**Task prompt**
Only the pictures are to be left out; set down the rest of the records exactly.

Start of Available data

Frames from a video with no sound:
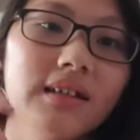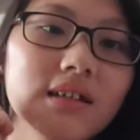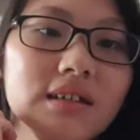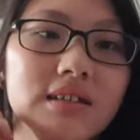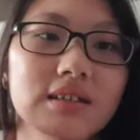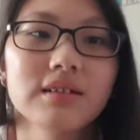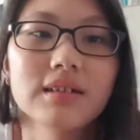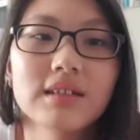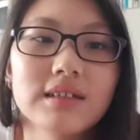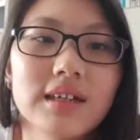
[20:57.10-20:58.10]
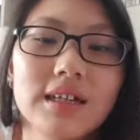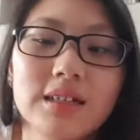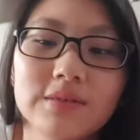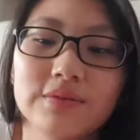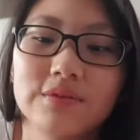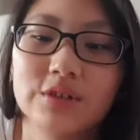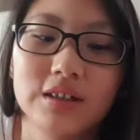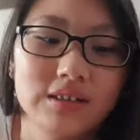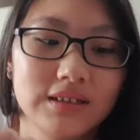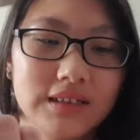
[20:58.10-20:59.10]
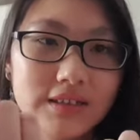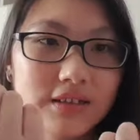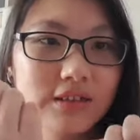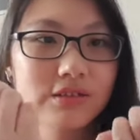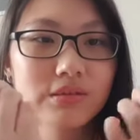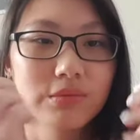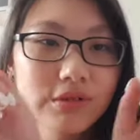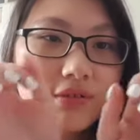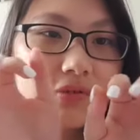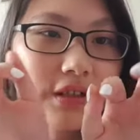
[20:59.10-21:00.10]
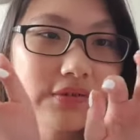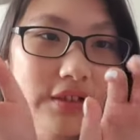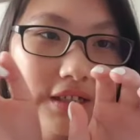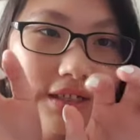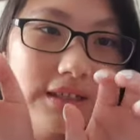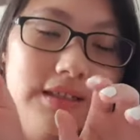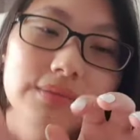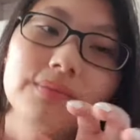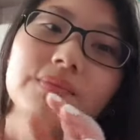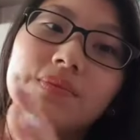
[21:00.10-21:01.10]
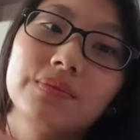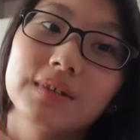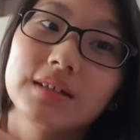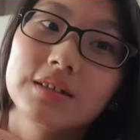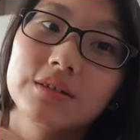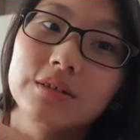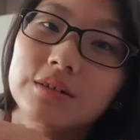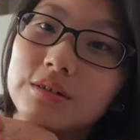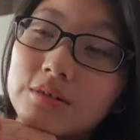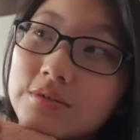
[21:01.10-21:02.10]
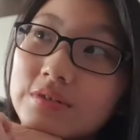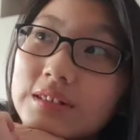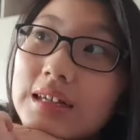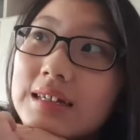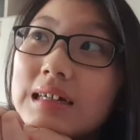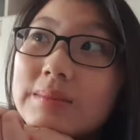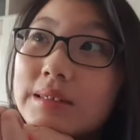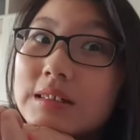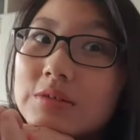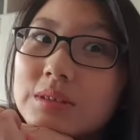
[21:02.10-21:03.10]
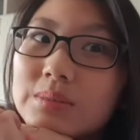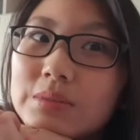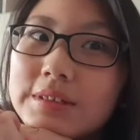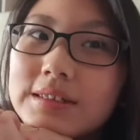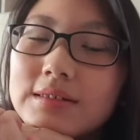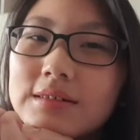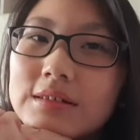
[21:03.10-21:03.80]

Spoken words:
It's kind of not the easiest to remove off the sheets. So for that, I'm minus 1 point.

End of Available data

**Exercise answer**
Frames from a video with no sound:
[20:57.10-20:58.10]
[20:58.10-20:59.10]
[20:59.10-21:00.10]
[21:00.10-21:01.10]
[21:01.10-21:02.10]
[21:02.10-21:03.10]
[21:03.10-21:03.80]

Spoken words:
It's kind of not the easiest to remove off the sheets. So for that, I'm minus 1 point.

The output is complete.